-- The data follows --
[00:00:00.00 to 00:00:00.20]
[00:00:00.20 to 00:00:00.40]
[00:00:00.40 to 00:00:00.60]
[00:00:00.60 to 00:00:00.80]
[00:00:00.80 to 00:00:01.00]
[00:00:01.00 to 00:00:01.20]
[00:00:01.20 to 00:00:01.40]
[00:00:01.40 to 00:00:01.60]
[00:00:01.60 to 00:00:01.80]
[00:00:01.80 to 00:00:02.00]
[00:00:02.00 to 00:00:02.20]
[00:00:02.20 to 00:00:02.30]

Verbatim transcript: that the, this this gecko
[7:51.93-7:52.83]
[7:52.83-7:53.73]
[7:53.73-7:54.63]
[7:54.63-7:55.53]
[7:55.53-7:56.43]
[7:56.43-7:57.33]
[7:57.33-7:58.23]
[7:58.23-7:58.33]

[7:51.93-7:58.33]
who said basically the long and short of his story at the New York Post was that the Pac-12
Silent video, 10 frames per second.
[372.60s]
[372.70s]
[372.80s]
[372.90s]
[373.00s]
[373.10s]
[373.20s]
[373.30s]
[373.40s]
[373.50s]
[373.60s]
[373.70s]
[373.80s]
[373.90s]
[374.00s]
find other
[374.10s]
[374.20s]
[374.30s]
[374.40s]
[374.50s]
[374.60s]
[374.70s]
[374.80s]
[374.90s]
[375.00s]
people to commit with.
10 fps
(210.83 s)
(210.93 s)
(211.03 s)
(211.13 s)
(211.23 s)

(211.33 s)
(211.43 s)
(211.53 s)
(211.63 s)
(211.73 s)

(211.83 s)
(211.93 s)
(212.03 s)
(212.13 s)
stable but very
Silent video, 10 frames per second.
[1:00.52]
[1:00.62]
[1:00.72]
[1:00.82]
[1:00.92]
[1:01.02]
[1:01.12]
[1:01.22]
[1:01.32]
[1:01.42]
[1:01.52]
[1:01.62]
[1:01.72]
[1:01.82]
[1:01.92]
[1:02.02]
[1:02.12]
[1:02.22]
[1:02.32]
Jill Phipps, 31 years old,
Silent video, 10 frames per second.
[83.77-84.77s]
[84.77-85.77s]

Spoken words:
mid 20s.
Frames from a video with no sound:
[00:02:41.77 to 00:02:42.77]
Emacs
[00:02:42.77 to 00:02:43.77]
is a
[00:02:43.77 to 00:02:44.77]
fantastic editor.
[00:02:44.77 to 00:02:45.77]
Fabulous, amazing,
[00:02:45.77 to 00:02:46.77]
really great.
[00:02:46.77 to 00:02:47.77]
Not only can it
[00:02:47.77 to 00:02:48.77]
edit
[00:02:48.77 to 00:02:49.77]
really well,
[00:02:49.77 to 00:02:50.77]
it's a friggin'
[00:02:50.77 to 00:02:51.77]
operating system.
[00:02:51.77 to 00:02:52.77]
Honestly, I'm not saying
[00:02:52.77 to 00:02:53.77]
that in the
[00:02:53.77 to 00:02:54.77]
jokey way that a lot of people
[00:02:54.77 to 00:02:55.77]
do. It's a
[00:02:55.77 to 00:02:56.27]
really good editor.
-- The data concluded --
* [Exercise description]: Write every record out again, letter for letter.

* [Answer to the exercise]:
[00:00:00.00 to 00:00:00.20]
[00:00:00.20 to 00:00:00.40]
[00:00:00.40 to 00:00:00.60]
[00:00:00.60 to 00:00:00.80]
[00:00:00.80 to 00:00:01.00]
[00:00:01.00 to 00:00:01.20]
[00:00:01.20 to 00:00:01.40]
[00:00:01.40 to 00:00:01.60]
[00:00:01.60 to 00:00:01.80]
[00:00:01.80 to 00:00:02.00]
[00:00:02.00 to 00:00:02.20]
[00:00:02.20 to 00:00:02.30]

Verbatim transcript: that the, this this gecko
[7:51.93-7:52.83]
[7:52.83-7:53.73]
[7:53.73-7:54.63]
[7:54.63-7:55.53]
[7:55.53-7:56.43]
[7:56.43-7:57.33]
[7:57.33-7:58.23]
[7:58.23-7:58.33]

[7:51.93-7:58.33]
who said basically the long and short of his story at the New York Post was that the Pac-12
Silent video, 10 frames per second.
[372.60s]
[372.70s]
[372.80s]
[372.90s]
[373.00s]
[373.10s]
[373.20s]
[373.30s]
[373.40s]
[373.50s]
[373.60s]
[373.70s]
[373.80s]
[373.90s]
[374.00s]
find other
[374.10s]
[374.20s]
[374.30s]
[374.40s]
[374.50s]
[374.60s]
[374.70s]
[374.80s]
[374.90s]
[375.00s]
people to commit with.
10 fps
(210.83 s)
(210.93 s)
(211.03 s)
(211.13 s)
(211.23 s)

(211.33 s)
(211.43 s)
(211.53 s)
(211.63 s)
(211.73 s)

(211.83 s)
(211.93 s)
(212.03 s)
(212.13 s)
stable but very
Silent video, 10 frames per second.
[1:00.52]
[1:00.62]
[1:00.72]
[1:00.82]
[1:00.92]
[1:01.02]
[1:01.12]
[1:01.22]
[1:01.32]
[1:01.42]
[1:01.52]
[1:01.62]
[1:01.72]
[1:01.82]
[1:01.92]
[1:02.02]
[1:02.12]
[1:02.22]
[1:02.32]
Jill Phipps, 31 years old,
Silent video, 10 frames per second.
[83.77-84.77s]
[84.77-85.77s]

Spoken words:
mid 20s.
Frames from a video with no sound:
[00:02:41.77 to 00:02:42.77]
Emacs
[00:02:42.77 to 00:02:43.77]
is a
[00:02:43.77 to 00:02:44.77]
fantastic editor.
[00:02:44.77 to 00:02:45.77]
Fabulous, amazing,
[00:02:45.77 to 00:02:46.77]
really great.
[00:02:46.77 to 00:02:47.77]
Not only can it
[00:02:47.77 to 00:02:48.77]
edit
[00:02:48.77 to 00:02:49.77]
really well,
[00:02:49.77 to 00:02:50.77]
it's a friggin'
[00:02:50.77 to 00:02:51.77]
operating system.
[00:02:51.77 to 00:02:52.77]
Honestly, I'm not saying
[00:02:52.77 to 00:02:53.77]
that in the
[00:02:53.77 to 00:02:54.77]
jokey way that a lot of people
[00:02:54.77 to 00:02:55.77]
do. It's a
[00:02:55.77 to 00:02:56.27]
really good editor.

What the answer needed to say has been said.